Detailed Breakdown of Hyderabad Gold Rates on June 27
Under the 24-carat category, which represents the highest purity of gold, the rate recorded a massive increase of Rs 12,000 to reach Rs 14,39,500 per 100 grams. Retail buyers purchasing 10 grams of 24-carat gold had to shell out Rs 1,43,950, which marks a substantial climb of Rs 1,200. For smaller weights, an 8-gram gold purchase stood at Rs 1,15,160 after climbing by Rs 960, while a single gram of 24-carat gold rose by Rs 120 to hit Rs 14,395.
Similarly, 22-carat gold, which is highly preferred for traditional jewelry making, registered a jump of Rs 11,000, pushing the price for 100 grams to Rs 13,19,500. This meant that the price for 10 grams of 22-carat gold rose by Rs 1,100 to settle at Rs 1,31,950. For 8 grams, the rate advanced by Rs 880 to stand at Rs 1,05,560. Interestingly, the price for 1 gram of 22-carat gold was recorded as up by Rs 13,195.
For buyers looking at 18-carat gold, the price was established at Rs 10,79,600 per 100 grams on June 27, reflecting a rise of Rs 9,000. Under this category, 10 grams of gold zoomed up by Rs 900 to reach Rs 1,07,960. Furthermore, 8 grams of 18-carat gold went up by Rs 720 to touch Rs 86,368, and 1 gram of gold in this purity edged higher by Rs 90 to rest at Rs 10,796.
Silver Prices Hold Firm Amid Market Fluctuations
While gold prices soared dramatically, silver prices in Hyderabad maintained a stable stance.
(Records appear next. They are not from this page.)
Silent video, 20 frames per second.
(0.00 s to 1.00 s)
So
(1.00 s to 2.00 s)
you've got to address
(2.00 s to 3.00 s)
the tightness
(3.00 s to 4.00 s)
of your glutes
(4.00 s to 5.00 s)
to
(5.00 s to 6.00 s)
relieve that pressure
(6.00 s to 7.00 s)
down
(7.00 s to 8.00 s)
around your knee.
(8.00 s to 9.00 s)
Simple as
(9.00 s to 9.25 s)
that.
The price of 1 kilogram of silver was pegged at Rs 2.45 lakh, showing no change from the previous day. For those purchasing in smaller quantities, 100 grams of silver was priced at Rs 24,500, while 10 grams of the metal stood at Rs 2,450. Additionally, the rate for 8 grams of silver was available at Rs 1,960, and 1 gram of silver stood at Rs 245. This stability in silver indicates a divergence in retail sentiment and industrial demand during this specific trading window.
The Global Forces Influencing Precious Metals
To understand why these prices are fluctuating so wildly, one must look at the global economic landscape. Precious metals have been subject to intense volatility worldwide, driven primarily by the hawkish stance of the US Federal Reserve. Federal policymakers have reiterated their strong commitment to bringing down inflation, which has led market participants to price in the probability of further interest rate hikes.
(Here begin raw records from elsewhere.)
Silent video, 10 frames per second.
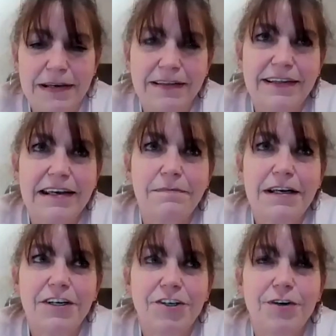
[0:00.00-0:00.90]
Big thing,
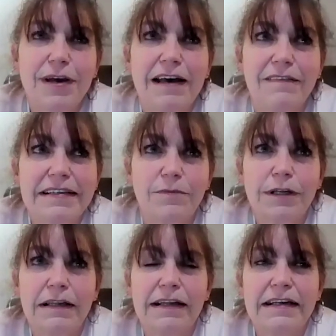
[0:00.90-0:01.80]
make sure you have
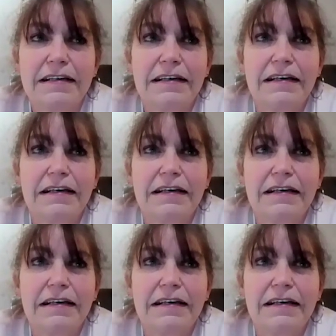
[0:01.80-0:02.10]
someone that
These expectations of tighter monetary policy have strengthened the US dollar. A robust dollar makes dollar-denominated assets more expensive for international buyers and raises the opportunity cost of holding non-yielding assets like gold and silver.
Furthermore, other market dynamics are playing a role. Outflows from gold Exchange-Traded Funds (ETFs) have put pressure on bullion. Investors are increasingly rotating their capital out of safe-haven metals and into equity markets, fueled by the massive investment demand surrounding artificial intelligence (AI) technologies.
On the geopolitical front, progress in negotiations between the United States and Iran has pushed global crude oil prices lower, which has partially eased fears of rampant inflation.
The latest economic data showed that the US Core PCE inflation rate aligned perfectly with market estimates. However, this relief was not substantial enough to trigger a major turnaround for gold and silver, as the shadow of potential interest rate hikes still lingers. Analysts at Kotak noted that while a softer inflation reading might offer temporary support to bullion, the persistent strength of the US dollar and hawkish expectations from the Fed will likely remain the dominant bearish forces in the near term.